Friday, January 5, 2018

Semantic Primes

I've been thinking about how to build up a dictionary how you would if you were trapped on a desert island with someone who didn't speak your language and you wanted to teach it to them from scratch. I got a very interesting book called Semantics: Primes and Universals by Anna Wierzbicka that talks about the very first words you would use to start such a project. The "semantic primes" are around 40 words that she takes as undefinable but from which a much larger number of words can be defined. She says that these words are special because every human language has a word (or a sense of a word) that is a direct translation of each of these 40 words, and that they are among the first concepts that children learn to express. She also talks a little about a simplified grammar that lets you combine these words.

learnthesewordsfirst.com is an online dictionary/lesson plan that builds up English in this way. It starts with

61 semantic primes, defined mainly by pictures and examples. Using only these 61 words, it defines

300 "semantic molecules." Using only these semantic molecules, it defines

2000 words used in the Longman Defining Vocabulary. These words are used to define

230,000 words in the Longman Dictionary of Contemporary English.



Now imagine that you found a way to program the meaning of these 61 words into a robot, and programmed in the ability to read a sentence using these 61 words and derive the meaning of a new word from that. You could build up to the meaning of all the words in the dictionary this way. Programming those first 61 words and the grammar would be challenging, but I don't think impossible.

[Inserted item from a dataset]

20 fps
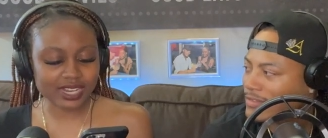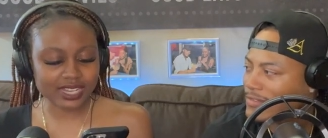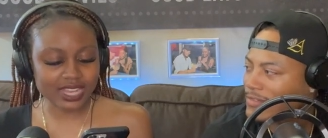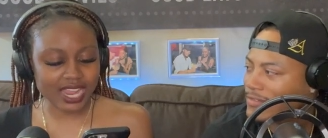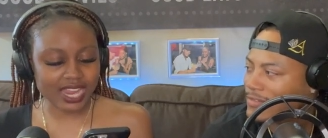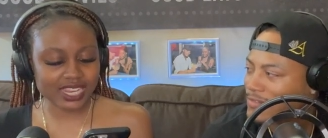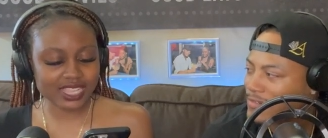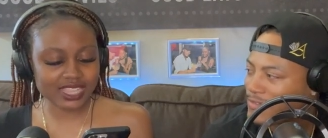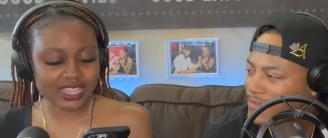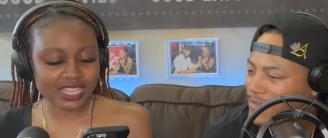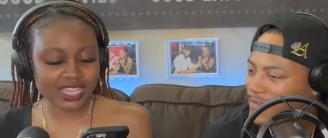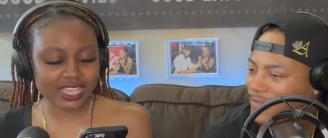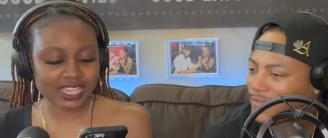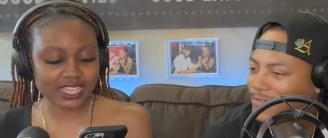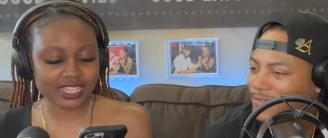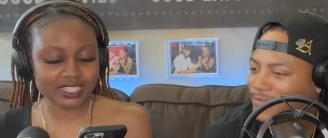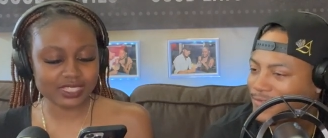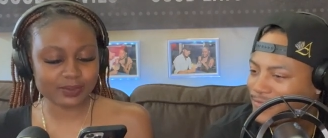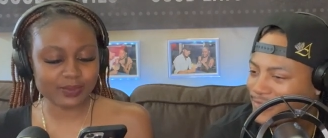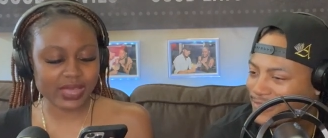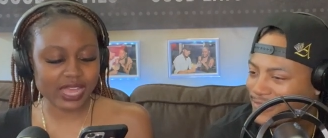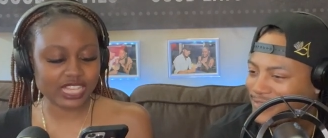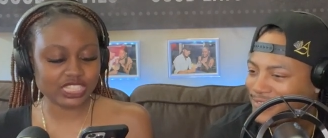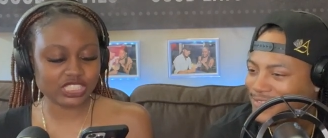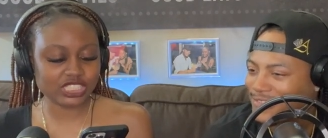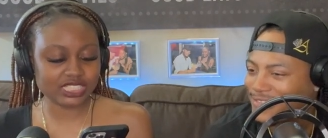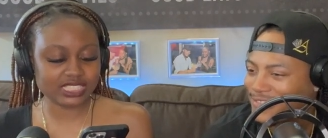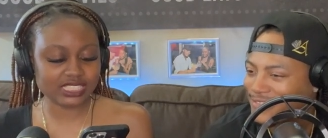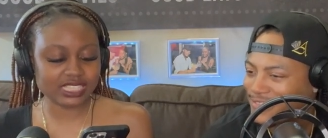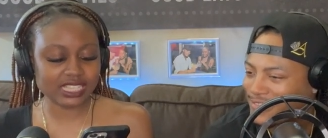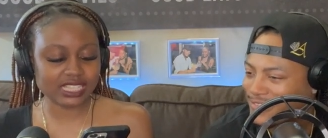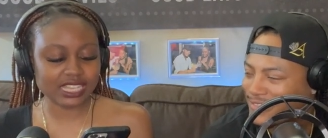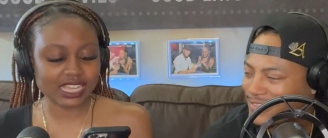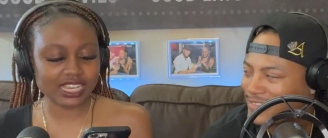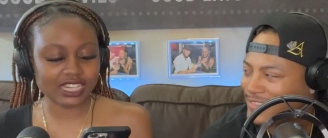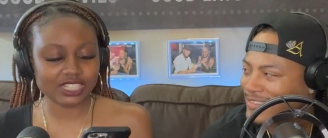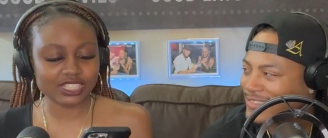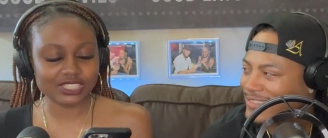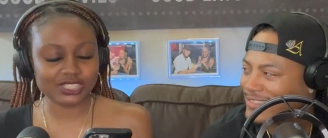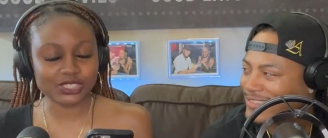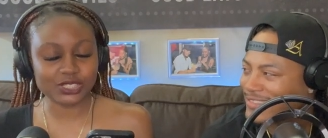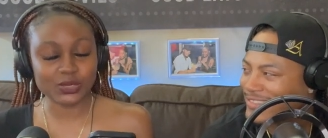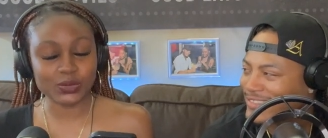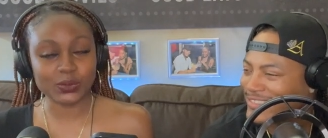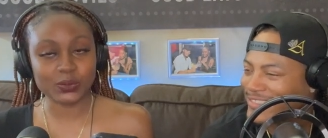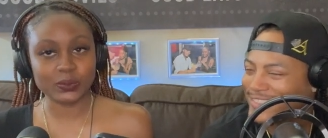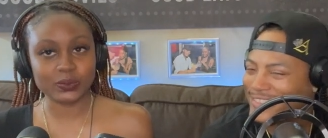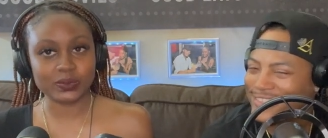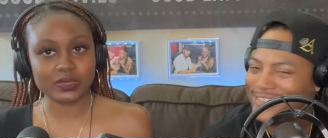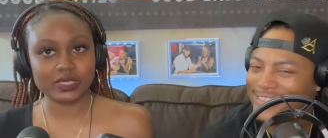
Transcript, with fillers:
Speaker 1: a lot of things, but I just didn't like her tone.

I don't think this would be sufficient to understand everything about those concepts. Suppose I gave the definition "an arc-shaped fruit, around 6-12 inches long, with soft white flesh and a skin that is green when unripe, yellow when ripe, and soft and brown when overripe, and grows in bunches." This would be enough to pick out a banana from any other food in the supermarket, but it wouldn't tell you much about what a banana really looks like. You wouldn't be able to recognize a banana split from such a definition. A good definition generally tells you just enough to distinguish the item from any potential confusers. But it would be an excellent start that you could begin to flesh out with other capabilities.